» Task to complete: Take the lines below from the one with "[1.80-2.70s]" through the one with "[00:00:04.00 to 00:00:05.00]" and retype them exactly. Include nothing else, and no pictures.

» Stored data entries:
────────────────────

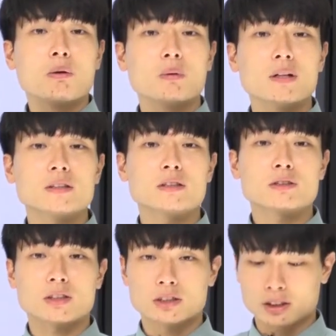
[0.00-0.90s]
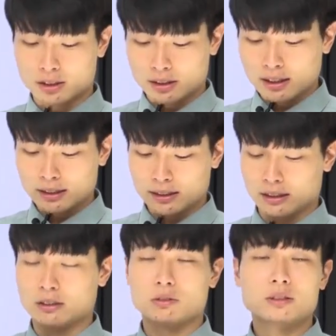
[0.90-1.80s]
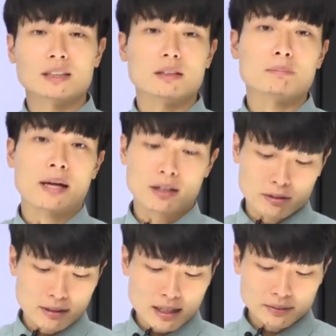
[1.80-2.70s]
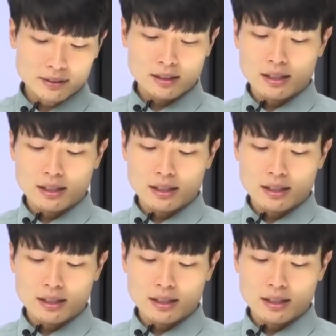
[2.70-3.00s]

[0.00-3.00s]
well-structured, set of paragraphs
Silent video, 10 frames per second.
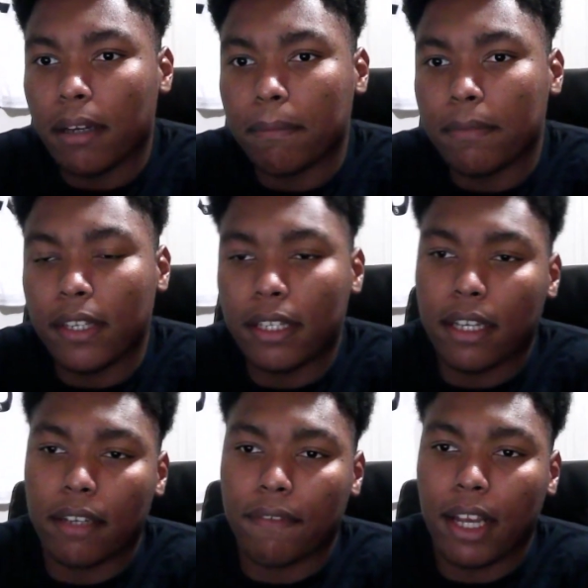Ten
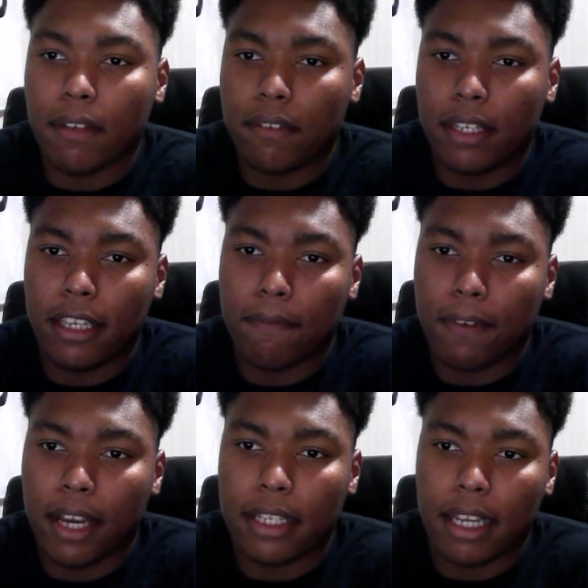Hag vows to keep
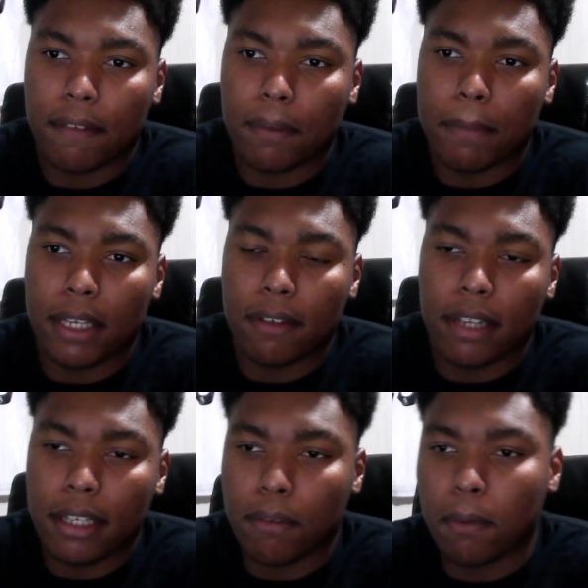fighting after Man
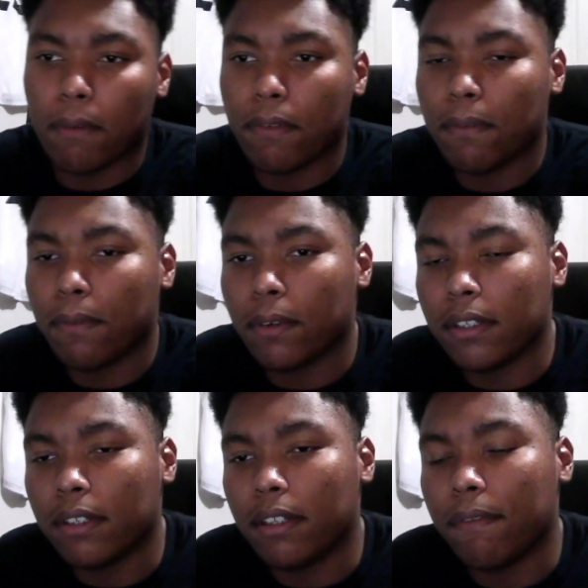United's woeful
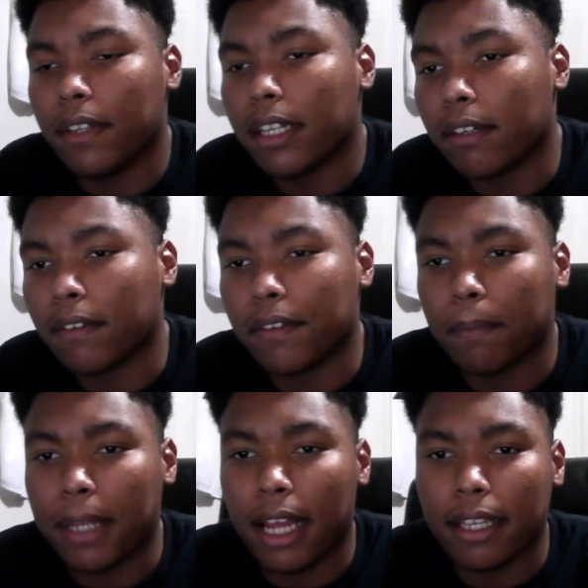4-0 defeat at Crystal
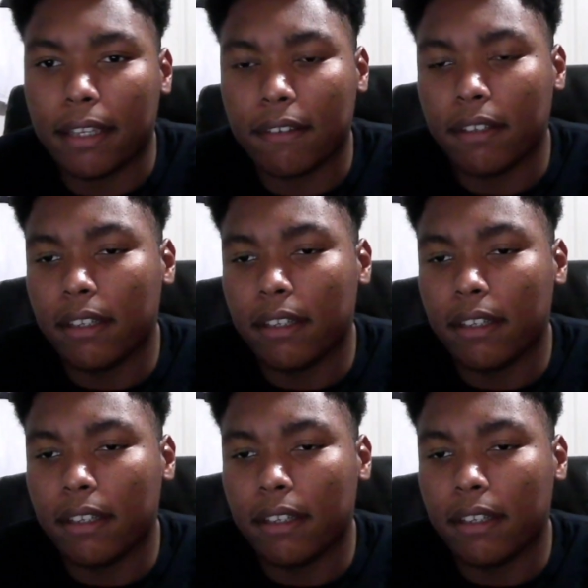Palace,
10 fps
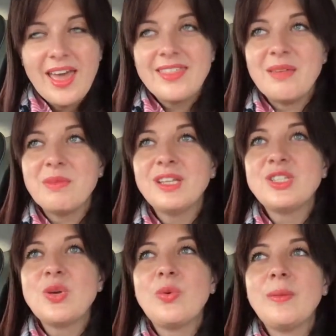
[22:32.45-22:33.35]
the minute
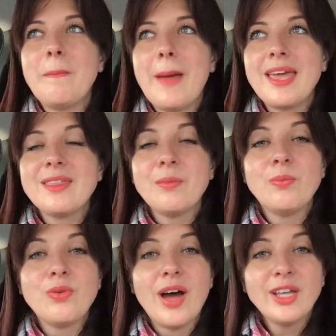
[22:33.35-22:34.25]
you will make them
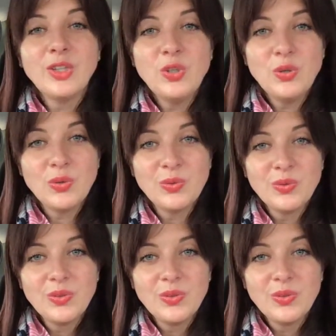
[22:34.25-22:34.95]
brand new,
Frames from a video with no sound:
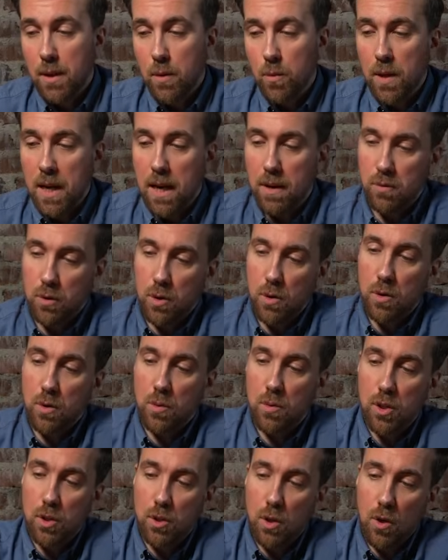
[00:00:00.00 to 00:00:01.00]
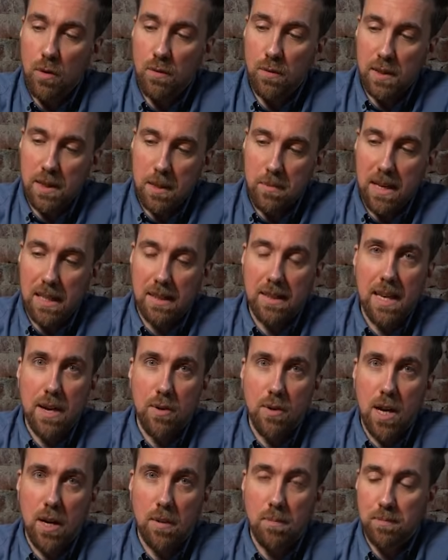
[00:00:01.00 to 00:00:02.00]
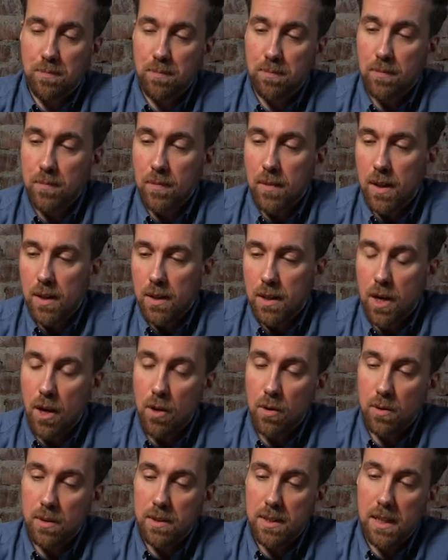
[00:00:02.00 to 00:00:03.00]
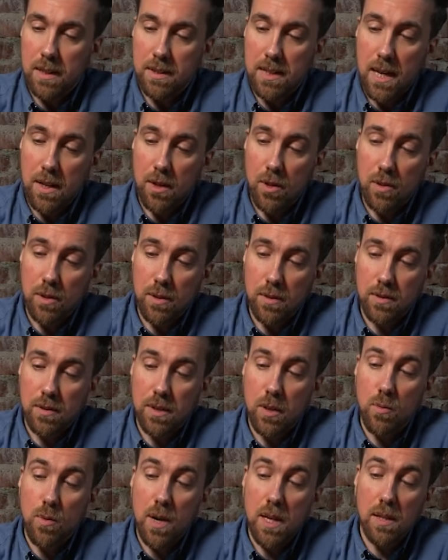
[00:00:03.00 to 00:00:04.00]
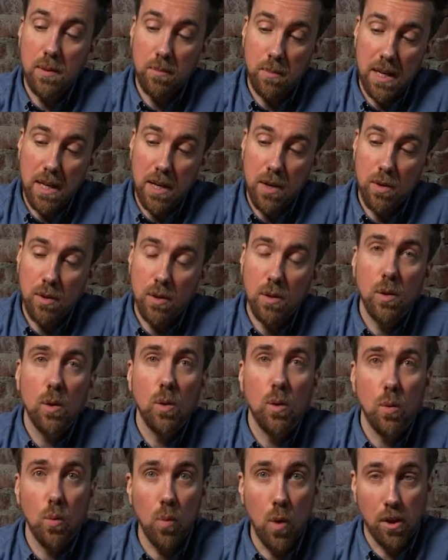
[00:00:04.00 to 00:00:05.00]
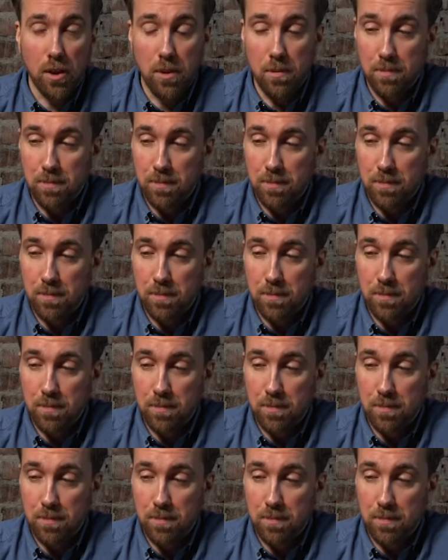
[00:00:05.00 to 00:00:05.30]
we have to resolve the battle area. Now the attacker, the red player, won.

────────────────────

» The completed task:
[1.80-2.70s]
[2.70-3.00s]

[0.00-3.00s]
well-structured, set of paragraphs
Silent video, 10 frames per second.
Ten
Hag vows to keep
fighting after Man
United's woeful
4-0 defeat at Crystal
Palace,
10 fps
[22:32.45-22:33.35]
the minute
[22:33.35-22:34.25]
you will make them
[22:34.25-22:34.95]
brand new,
Frames from a video with no sound:
[00:00:00.00 to 00:00:01.00]
[00:00:01.00 to 00:00:02.00]
[00:00:02.00 to 00:00:03.00]
[00:00:03.00 to 00:00:04.00]
[00:00:04.00 to 00:00:05.00]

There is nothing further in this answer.